*EXERCISE REQUIREMENTS:* An exact transcription of every record is needed, leaving out the pictures.
________________________________________
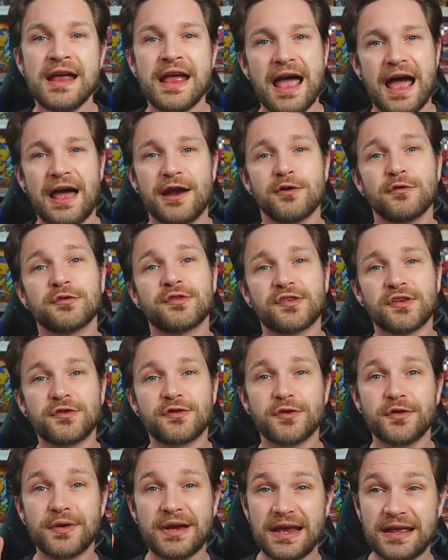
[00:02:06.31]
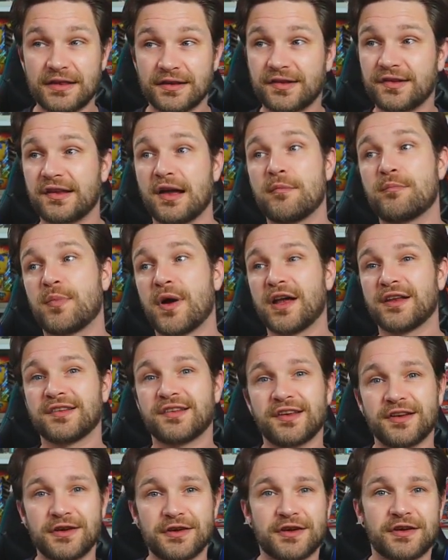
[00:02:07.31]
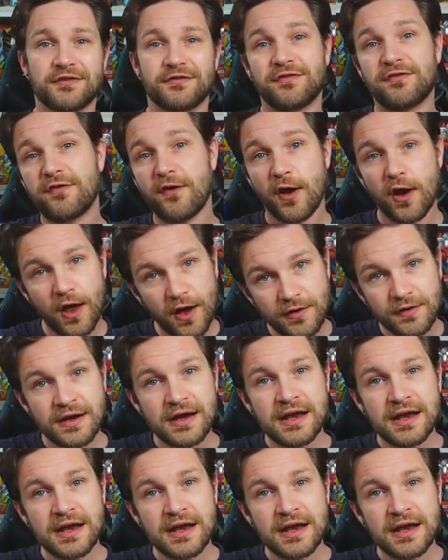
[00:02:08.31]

And also do hit the sub button so you can follow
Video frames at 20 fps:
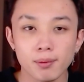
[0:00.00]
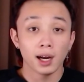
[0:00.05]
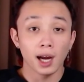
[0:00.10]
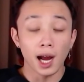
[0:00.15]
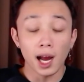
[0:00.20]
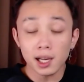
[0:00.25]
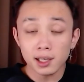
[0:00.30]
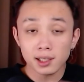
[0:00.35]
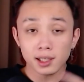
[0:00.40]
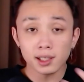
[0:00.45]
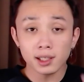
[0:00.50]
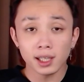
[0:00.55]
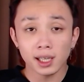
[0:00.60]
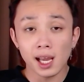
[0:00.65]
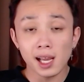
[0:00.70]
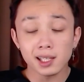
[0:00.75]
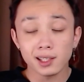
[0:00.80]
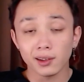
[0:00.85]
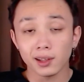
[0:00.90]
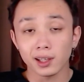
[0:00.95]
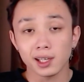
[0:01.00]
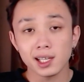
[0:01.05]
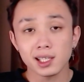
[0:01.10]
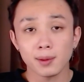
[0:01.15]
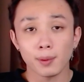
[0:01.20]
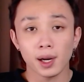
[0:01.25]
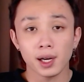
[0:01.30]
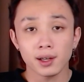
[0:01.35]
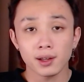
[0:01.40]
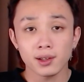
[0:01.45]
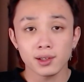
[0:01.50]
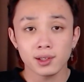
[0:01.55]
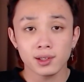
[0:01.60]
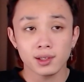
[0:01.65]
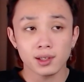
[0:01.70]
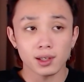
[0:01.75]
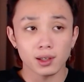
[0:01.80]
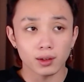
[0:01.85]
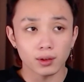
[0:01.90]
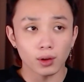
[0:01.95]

And in the case of the data miners,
________________________________________
*RESPONSE TO THIS EXERCISE:*
[00:02:06.31]
[00:02:07.31]
[00:02:08.31]

And also do hit the sub button so you can follow
Video frames at 20 fps:
[0:00.00]
[0:00.05]
[0:00.10]
[0:00.15]
[0:00.20]
[0:00.25]
[0:00.30]
[0:00.35]
[0:00.40]
[0:00.45]
[0:00.50]
[0:00.55]
[0:00.60]
[0:00.65]
[0:00.70]
[0:00.75]
[0:00.80]
[0:00.85]
[0:00.90]
[0:00.95]
[0:01.00]
[0:01.05]
[0:01.10]
[0:01.15]
[0:01.20]
[0:01.25]
[0:01.30]
[0:01.35]
[0:01.40]
[0:01.45]
[0:01.50]
[0:01.55]
[0:01.60]
[0:01.65]
[0:01.70]
[0:01.75]
[0:01.80]
[0:01.85]
[0:01.90]
[0:01.95]

And in the case of the data miners,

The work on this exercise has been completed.